There may be more water than money. Engineers designed the State Water Project to deliver 4 million acre-feet to cities and farms, but the uncompleted system delivers just half this; even 10 years ago, $23 billion would have been required to finish it--$11 billion for construction and $12 billion for interest.

Only one thing can overcome numbers like these. It is the bill now moving through the U.S. Senate Energy and Resources Committee that would allow a portion of the 8 million acre-feet of irrigation water delivered to the San Joaquin Valley each year to be sold to cities in dry years. This legislation is essential to California’s future.

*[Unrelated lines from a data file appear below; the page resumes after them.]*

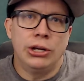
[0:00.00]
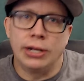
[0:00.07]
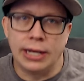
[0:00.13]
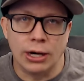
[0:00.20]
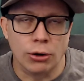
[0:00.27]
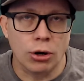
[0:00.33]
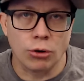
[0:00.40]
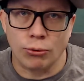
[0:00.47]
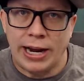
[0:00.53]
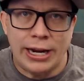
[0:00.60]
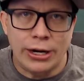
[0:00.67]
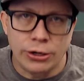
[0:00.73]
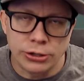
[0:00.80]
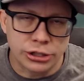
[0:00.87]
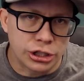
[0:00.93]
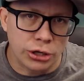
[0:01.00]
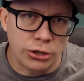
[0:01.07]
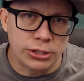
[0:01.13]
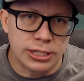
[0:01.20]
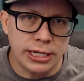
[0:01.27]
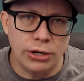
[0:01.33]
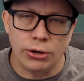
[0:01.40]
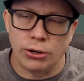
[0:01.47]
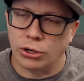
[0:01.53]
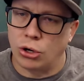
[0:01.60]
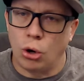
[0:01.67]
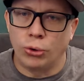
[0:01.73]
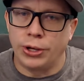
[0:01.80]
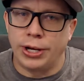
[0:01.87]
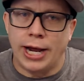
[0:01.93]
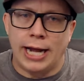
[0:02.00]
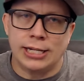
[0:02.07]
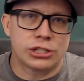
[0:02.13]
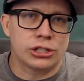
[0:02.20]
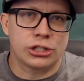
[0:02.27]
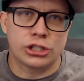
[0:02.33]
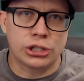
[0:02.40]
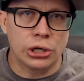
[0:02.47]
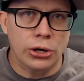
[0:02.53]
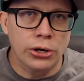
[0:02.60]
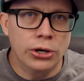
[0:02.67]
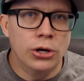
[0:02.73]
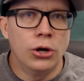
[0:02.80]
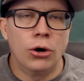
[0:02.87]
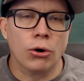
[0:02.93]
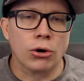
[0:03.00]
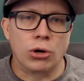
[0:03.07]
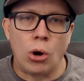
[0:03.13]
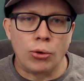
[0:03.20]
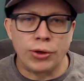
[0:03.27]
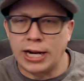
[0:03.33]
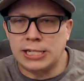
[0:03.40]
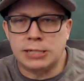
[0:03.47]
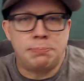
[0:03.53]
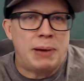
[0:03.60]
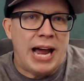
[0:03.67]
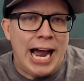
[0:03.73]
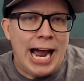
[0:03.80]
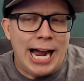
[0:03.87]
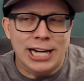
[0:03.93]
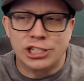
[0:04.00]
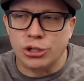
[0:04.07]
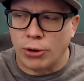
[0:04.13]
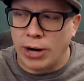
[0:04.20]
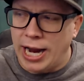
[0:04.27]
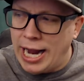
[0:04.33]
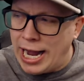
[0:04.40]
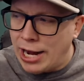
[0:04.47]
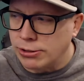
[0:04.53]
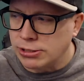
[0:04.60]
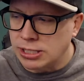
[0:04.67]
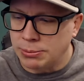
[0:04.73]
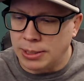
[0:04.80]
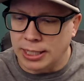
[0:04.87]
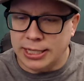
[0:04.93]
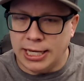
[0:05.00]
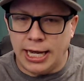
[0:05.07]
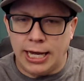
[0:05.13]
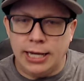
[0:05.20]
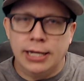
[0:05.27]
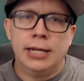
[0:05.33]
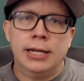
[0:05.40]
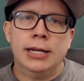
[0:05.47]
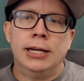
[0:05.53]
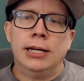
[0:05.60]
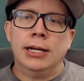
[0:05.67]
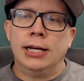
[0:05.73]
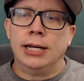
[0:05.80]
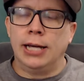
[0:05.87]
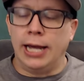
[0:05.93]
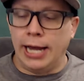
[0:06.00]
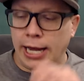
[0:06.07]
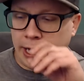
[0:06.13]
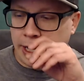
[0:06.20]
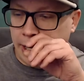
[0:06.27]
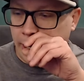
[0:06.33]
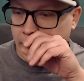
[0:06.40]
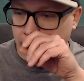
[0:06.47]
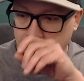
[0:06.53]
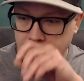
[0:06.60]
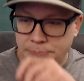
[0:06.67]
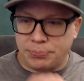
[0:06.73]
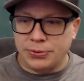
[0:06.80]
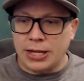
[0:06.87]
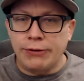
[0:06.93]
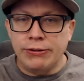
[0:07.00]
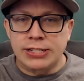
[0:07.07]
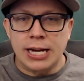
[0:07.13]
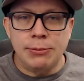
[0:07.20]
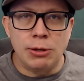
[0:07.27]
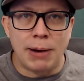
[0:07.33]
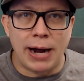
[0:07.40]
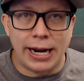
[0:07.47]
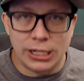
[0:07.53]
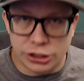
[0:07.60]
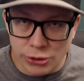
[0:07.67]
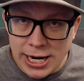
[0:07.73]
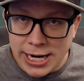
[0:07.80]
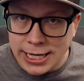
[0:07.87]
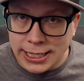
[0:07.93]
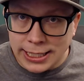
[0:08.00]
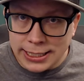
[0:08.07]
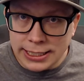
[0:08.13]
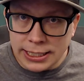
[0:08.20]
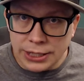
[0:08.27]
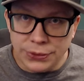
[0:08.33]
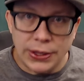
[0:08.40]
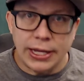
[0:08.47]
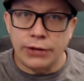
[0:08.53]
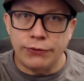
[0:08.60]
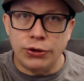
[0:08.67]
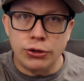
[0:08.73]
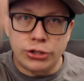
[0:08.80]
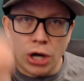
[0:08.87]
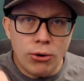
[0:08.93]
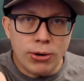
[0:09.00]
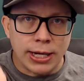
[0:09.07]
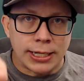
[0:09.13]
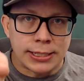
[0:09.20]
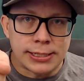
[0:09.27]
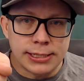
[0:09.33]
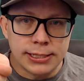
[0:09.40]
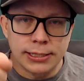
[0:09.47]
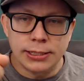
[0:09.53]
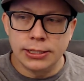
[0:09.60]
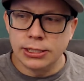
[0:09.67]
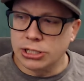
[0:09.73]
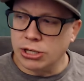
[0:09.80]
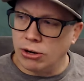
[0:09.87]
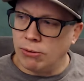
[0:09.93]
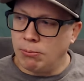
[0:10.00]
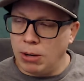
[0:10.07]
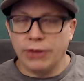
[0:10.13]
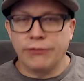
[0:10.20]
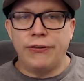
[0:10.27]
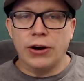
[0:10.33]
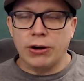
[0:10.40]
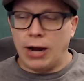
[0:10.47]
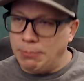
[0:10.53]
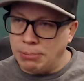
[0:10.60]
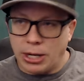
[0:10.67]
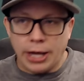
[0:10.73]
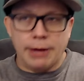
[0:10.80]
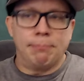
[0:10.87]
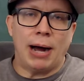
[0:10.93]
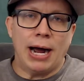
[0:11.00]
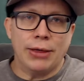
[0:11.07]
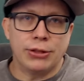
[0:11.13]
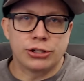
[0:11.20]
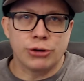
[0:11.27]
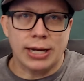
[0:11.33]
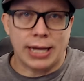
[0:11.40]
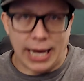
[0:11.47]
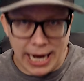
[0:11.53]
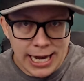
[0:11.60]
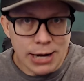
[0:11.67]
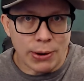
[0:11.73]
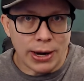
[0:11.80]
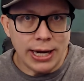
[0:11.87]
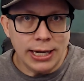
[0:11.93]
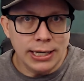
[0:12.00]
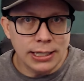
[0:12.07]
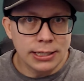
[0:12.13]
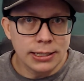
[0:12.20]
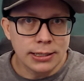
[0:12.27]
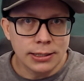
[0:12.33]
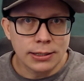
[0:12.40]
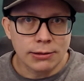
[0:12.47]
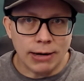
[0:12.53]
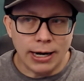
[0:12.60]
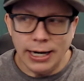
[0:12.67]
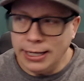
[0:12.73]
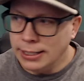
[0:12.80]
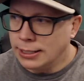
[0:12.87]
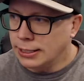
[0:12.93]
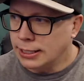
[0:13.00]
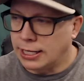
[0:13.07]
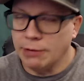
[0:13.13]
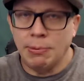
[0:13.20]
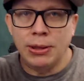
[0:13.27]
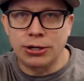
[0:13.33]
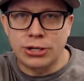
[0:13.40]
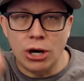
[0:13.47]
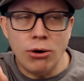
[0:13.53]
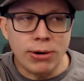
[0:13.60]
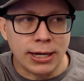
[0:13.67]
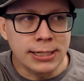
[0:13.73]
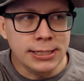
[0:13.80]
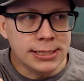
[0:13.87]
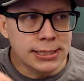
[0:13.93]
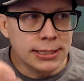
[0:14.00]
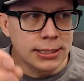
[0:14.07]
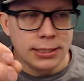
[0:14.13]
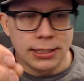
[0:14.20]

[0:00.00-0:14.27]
You could get a Raiders jersey or a Golden Knights shirt or Golden Knights patch or hat or something like that. And every time you buy a drink, they give you tokens. So, motherfucker, I'm going to buy the drink anyway, right? Give me the tokens.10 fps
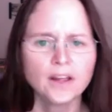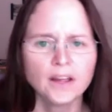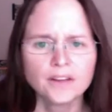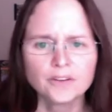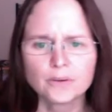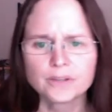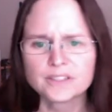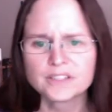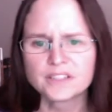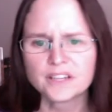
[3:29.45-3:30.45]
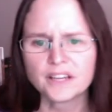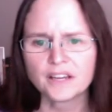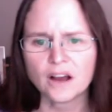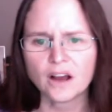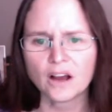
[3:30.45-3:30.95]
And you can
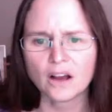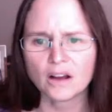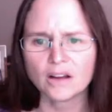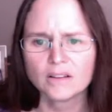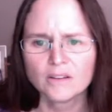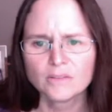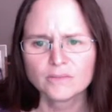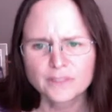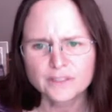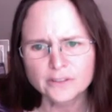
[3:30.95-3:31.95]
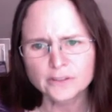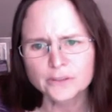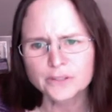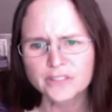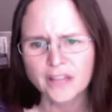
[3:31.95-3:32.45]
see a visitor
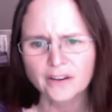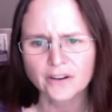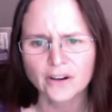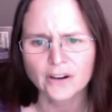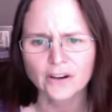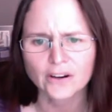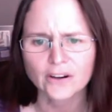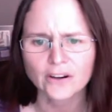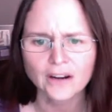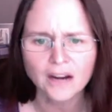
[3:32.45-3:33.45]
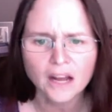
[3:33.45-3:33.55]
center.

Meantime, Southern California’s Metropolitan Water District plans to increase deliveries as much as recent rains allow, but only that much. The MWD will do no more than pass through those additional deliveries from the State Water Project that Sacramento thinks it can safely promise. That may be no more than a breather.

Even with normal rainfall for the rest of the year, northern rivers would remain sluggish by historical standards and 1992 would still qualify as a “critically dry year.” And Southern Californians would once more need to come close to their enviable record of cutting water use by as much as 30% in parts of the region.